Если традиционная картина мира включает в себя небесный мир, мир земной (собственно человеческий) и подземный, то в русской культуре «середина» утрачивает прочные онтологические основания. Поэтому и власть — «это нечто находящееся либо выше человеческого мира, либо ниже его, но, во всяком случае, в него как бы и не входящее» [16]. Первое понимание государства как дара свыше локализует источник власти в небесных сферах. Ленинский образ «машины», созданной для подавления, явно тяготеет к миру подземному (с его материальной уплотненностью, механицизмом и темными оттенками). И лишь третье (либеральное) понимание государства связывает власть с земным уровнем — человеческим и общественным. Но именно это понимание до сих пор не может укорениться в российской культуре: власть по-прежнему ищет свои истоки не на «земле», а в «ином царстве», как бы «проваливаясь» между описанными Николаем Бердяевым еще в годы первой мировой войны противоположностями «высоты и низости, ослепительного света и первобытной тьмы» [17]. И даже когда конституционно народ был определен источником власти, представления о государстве продолжают «скатываться» к первому или второму смыслам, как в массовом сознании, так и в бюрократической практике.
Этим объясняется та впечатляющая дистанция между властью и обществом, которая характерна для России не только и не столько в географическом и даже социально-политическом, сколько в метафизическом смысле. Власть не теряла своей сакральной таинственности ни при Петре I, ни в сталинском варианте, когда происходит ее новая (псевдо)сакрализация в духе коммунистической «веры». Если Петру I, строившему светскую империю, удалось не только подчинить церковь госаппарату, но и сделать ее частью этого аппарата, то Сталин сам стал творцом новых псевдорелигиозных образцов, которые представляли собой перевернутую пародию на православие. В любом случае власть обладала таинственно-самодостаточным субстанциальным характером. Она порождала саму себя и опиралась только на себя.
Особенность России, таким образом, состоит не в изначальной сакрализации власти, а в том, что не произошла ее полноценная десакрализация: ни в процессе освоения христианской культуры, ни в условиях перехода от традиционного общества к индустриальному, ни позже.

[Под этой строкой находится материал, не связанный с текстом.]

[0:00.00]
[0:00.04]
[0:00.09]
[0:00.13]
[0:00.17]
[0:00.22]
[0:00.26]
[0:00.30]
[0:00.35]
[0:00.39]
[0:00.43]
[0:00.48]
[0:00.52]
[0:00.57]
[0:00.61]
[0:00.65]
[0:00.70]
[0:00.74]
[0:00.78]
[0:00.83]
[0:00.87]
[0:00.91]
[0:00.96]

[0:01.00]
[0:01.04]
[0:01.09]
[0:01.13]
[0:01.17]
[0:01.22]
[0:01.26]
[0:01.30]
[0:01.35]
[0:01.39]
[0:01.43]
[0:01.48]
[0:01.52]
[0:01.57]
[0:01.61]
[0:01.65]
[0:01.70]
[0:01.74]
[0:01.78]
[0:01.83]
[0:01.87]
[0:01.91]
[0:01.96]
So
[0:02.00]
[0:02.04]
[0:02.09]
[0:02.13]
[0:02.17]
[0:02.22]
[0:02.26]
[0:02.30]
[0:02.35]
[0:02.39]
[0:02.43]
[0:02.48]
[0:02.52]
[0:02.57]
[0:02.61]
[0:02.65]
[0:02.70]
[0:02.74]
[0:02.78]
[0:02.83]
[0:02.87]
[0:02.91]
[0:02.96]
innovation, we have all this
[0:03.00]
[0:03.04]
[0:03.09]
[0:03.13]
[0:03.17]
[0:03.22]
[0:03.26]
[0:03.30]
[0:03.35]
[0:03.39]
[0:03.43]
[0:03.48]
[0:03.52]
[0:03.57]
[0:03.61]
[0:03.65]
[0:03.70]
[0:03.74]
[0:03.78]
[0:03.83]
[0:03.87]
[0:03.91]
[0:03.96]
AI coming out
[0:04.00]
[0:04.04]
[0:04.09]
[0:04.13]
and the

Отдельные признаки сакрализованности власти сохраняются и в современной политической культуре России. К таким признакам можно отнести ее удаленность, таинственность, закрытость и доминирование устанавливающих и разрешительных (вместо координирующих) функций.
«Иное царство» и оборачиваемость властной вертикали
Отказ от стратегии «расколдовывания» властных отношений и стремление к сохранению мотива таинственности «нездешней» природы власти несут в себе не только дополнительные возможности легитимации политического режима, но и опасность символической оборачиваемости властной вертикали, упорно не желающей связывать себя с земными топосами. Власть в России одновременно и привлекает, и отталкивает. Она вызывает любовь и ужас, надежду и страх, являясь источником благодеяний и проклятий, святости и скверны. «Благословение здесь очень трудно отделить от проклятия», — писал Сергей Аверинцев по этому поводу [18]. Эта дуалистичность в отношении к власти указывает на явный признак сохраняющегося до сих пор ее сакрализованного характера. Дуализм святости и скверны понятен: вертикальная ось в картине мира соединяет верх и низ, светлые силы и темные. И оба проявления вертикали опасны.
В различных культурах существуют представления о дуальной природе сакрального. Потенциально сакральное двойственно, но его проявление каждый раз однозначно. В традиционных представлениях сила святости обладает четкой локализацией и выполняет функцию сплочения. Область скверны, напротив, предстает расплывчато-неопределенной и играет противоположную роль. Пространственное оформление оппозиции святости и скверны, «сплочения» и «разложения» может быть дополнено противопоставлением света и темноты. Если свет упорядочивает на основе различения, то темнота обезличивает. Страх темноты может быть связан именно с тем, что «под угрозой оказывается противопоставленность организма и среды» [19].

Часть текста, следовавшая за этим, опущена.